++++ MATERIAL SUPPLIED

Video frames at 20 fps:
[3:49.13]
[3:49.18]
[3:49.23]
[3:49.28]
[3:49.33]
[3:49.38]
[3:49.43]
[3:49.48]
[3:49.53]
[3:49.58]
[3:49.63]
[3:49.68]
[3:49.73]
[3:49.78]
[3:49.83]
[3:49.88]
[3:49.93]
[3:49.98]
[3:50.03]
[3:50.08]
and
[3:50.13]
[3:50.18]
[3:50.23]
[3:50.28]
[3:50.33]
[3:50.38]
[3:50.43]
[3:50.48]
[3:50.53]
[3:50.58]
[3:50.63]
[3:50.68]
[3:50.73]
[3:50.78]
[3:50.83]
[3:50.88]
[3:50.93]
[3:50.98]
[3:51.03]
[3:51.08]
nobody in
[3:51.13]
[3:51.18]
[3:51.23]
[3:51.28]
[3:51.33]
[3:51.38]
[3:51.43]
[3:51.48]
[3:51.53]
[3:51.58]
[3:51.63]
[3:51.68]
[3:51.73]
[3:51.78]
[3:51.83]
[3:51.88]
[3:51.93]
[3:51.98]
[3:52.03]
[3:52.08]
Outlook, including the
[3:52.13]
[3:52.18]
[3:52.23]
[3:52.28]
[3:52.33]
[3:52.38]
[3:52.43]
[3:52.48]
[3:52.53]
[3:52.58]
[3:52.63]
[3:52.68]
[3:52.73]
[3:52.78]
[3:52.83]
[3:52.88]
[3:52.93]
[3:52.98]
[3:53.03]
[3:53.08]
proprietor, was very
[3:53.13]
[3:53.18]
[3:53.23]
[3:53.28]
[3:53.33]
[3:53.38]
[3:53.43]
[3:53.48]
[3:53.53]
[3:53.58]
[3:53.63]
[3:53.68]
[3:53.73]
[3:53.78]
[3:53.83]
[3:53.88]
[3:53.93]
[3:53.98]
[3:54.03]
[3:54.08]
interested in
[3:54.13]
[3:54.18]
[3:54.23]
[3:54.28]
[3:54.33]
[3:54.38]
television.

++++++++
++++ MATERIAL SUPPLIED

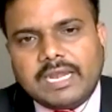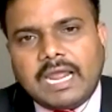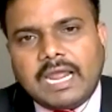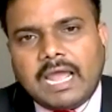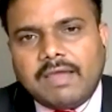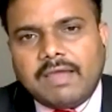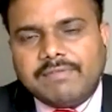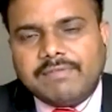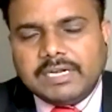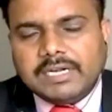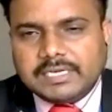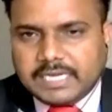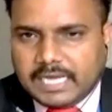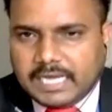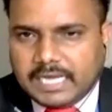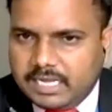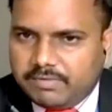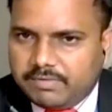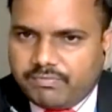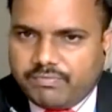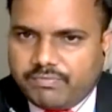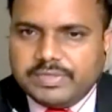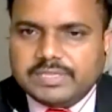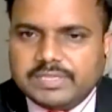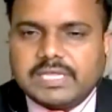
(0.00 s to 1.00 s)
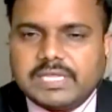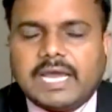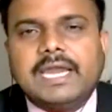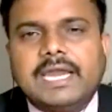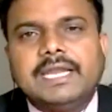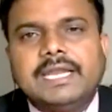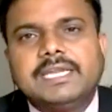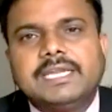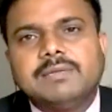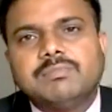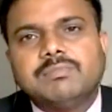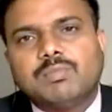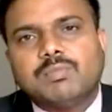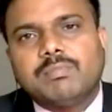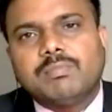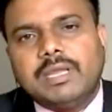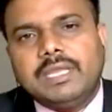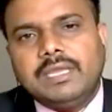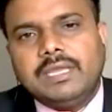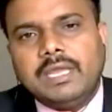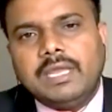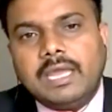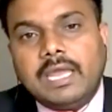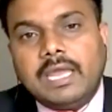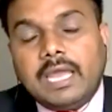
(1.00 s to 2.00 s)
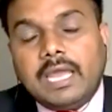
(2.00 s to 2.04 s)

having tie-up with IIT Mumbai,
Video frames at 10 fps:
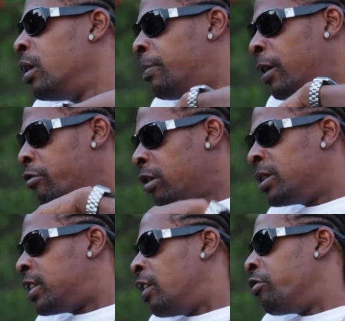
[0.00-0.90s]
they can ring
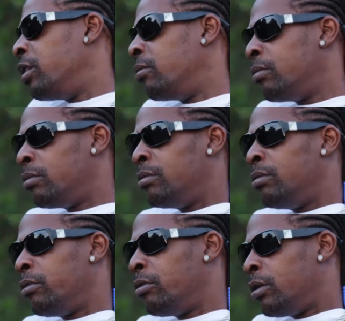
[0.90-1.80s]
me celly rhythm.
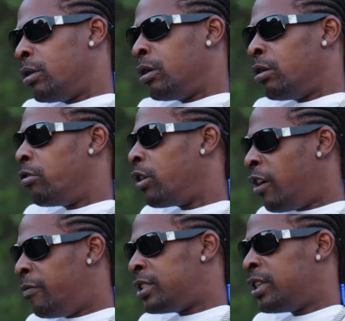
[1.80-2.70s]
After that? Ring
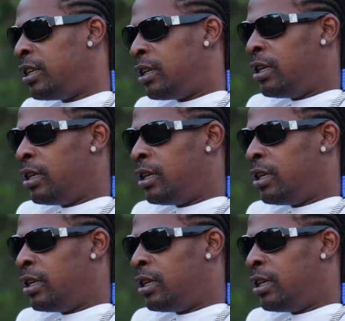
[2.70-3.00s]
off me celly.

++++++++
++++ MATERIAL SUPPLIED

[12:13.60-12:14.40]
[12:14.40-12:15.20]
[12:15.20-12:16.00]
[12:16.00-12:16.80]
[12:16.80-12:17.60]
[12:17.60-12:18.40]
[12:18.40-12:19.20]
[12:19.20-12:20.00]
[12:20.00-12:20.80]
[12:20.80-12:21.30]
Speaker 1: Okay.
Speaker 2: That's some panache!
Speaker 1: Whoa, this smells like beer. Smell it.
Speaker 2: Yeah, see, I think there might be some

++++++++

> [WHAT TO PRODUCE]
Scan the entries for lines holding the string "frames", then copy every one of them.

> [SOLUTION BELOW]
Video frames at 20 fps:
Video frames at 10 fps:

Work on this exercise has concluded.